Si chiede all’Unione europea di adottare ogni utile provvedimento contro l’Italia per le numerose violazioni del diritto comunitario. Il Mediterraneo è minacciato dalle attività di ricerca petrolifera, in un contesto caratterizzato dalla presenza di navi, affondate, contenenti carici tossici e radioattivi.
È dal 2008 che abbiamo ingaggiato contro quattro governi – e il parere ambiguo di due governi regionali – una dura battaglia per la difesa del mar Jonio dalle trivellazioni petrolifere. Abbiamo portato migliaia di persone in piazza, prodotto centinaia di comunicati, organizzato iniziative e sit-in, coinvolto i comuni di tre regioni (Puglia, Basilicata e Calabria), elaborato studi scientifici, animato convegni e redatto osservazioni evidenziando numerose criticità nella ricerca di petrolio in mare. Abbiamo, infine, presentato denunce all’Unione europea e Procure territorialmente competenti, condotto campagne referendarie a difesa del territorio e della Costituzione. Le istanze e i permessi di ricerca sono diminuiti ma ancora non spariti del tutto, con il rischio di aprire alle trivellazioni off-shore anche il mar Jonio della Grecia.
È dal 2013 che stiamo sensibilizzando l’opinione pubblica e i ministeri competenti sollevando una questione importante che interessa la storia della Repubblica italiana e dei mari meridionali: quella delle navi dei veleni, più volte considerato come mistero ma che, in realtà, nasconde una pagina nera della nostra storia fatta di traffici di rifiuti pericolosi con grandi responsabilità da parte di chi le ha prodotte, di chi le ha smaltite e di quelle istituzioni che hanno permesso che questo avvenisse nei nostri mari.
Nelle nostre osservazioni abbiamo sollevato l’incompatibilità della ricerca petrolifera – oggetto anche di interrogazioni parlamentari – con l’affondamento di queste navi dei veleni. La possibile presenza sui fondali marini di mercantili carichi di rifiuti tossici e radioattivi renderebbe incompatibile i progetti di ricerca petroliera e di estrazione dal momento che non si conosce il punto esatto in cui i pericolosi cargo sarebbero affondati, ed il loro stato di conservazione.

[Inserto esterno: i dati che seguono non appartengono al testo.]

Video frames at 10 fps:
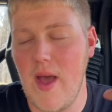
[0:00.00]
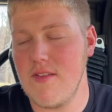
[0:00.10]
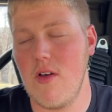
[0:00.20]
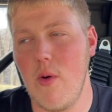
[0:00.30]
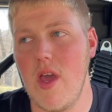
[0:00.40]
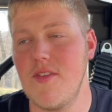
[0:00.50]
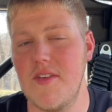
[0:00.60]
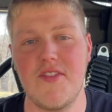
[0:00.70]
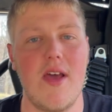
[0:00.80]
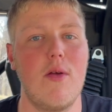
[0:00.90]
as always,
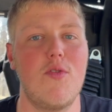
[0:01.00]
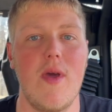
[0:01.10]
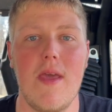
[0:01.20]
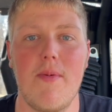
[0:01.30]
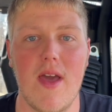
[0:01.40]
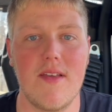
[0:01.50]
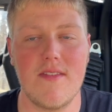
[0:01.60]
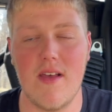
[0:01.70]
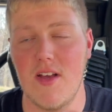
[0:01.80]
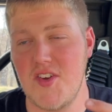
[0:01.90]
shout out to Apex,
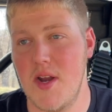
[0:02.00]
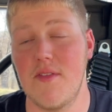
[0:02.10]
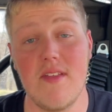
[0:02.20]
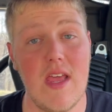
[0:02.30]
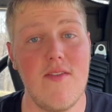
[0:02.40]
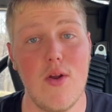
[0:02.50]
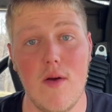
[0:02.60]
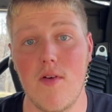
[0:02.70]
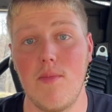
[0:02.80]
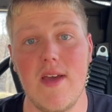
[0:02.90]
uh, shout out to David
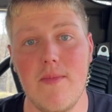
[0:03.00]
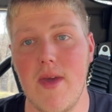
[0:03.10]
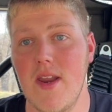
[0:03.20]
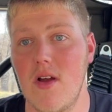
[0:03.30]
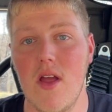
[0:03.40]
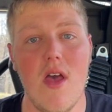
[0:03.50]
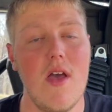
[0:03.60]
over at Blade Manor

La pericolosità è insita nel metodo di ricerca degli idrocarburi in mare con la tecnica dell’air-gun che prevede spari in acqua di aria compressa, con una potenza di circa 250 decibel, ad una frequenza di 10 secondi e per 24 ore al giorno. Una simile onda sonora potrebbe smuovere i fondali marini dove – oltre a fauna, flora e reperti archeologici – sussiste anche il fondato timore della presenza delle navi dei veleni contenenti fusti tossici e radioattivi, con il rischio che le correnti circolari diffondano eventuali inquinanti in mare.
Al riguardo numerosi atti della Commissione parlamentare d’inchiesta sul ciclo illecito dei rifiuti sono stati desecretati nel mese di febbraio 2017 evidenziando che la presenza delle navi affondate non è solo leggenda ma ipotesi di investigazione seria e concreta. Stesso discorso vale per le bombe sganciate nel basso Adriatico tra Puglia e ex-Jugoslavia durante il conflitto dei Balcani, la cui esistenza, addirittura in questo caso, non è solo ipotesi seria ma è dato certo.
Chiediamo pertanto all’Ue di adottare ogni utile provvedimento contro l’Italia per le numerose violazioni del diritto comunitario così compiute. Norme di diritto comunitario che configurano il Mar Mediterraneo come “mare nostrum” e bene comune delle Nazioni da proteggere e tutelare, soprattutto dal potenziale pericolo conseguente l’attività di ricerca petrolifera in un mare già martoriato, su cui incombe anche il rischio della presenza di navi affondate e contenenti carici tossici e radioattivi.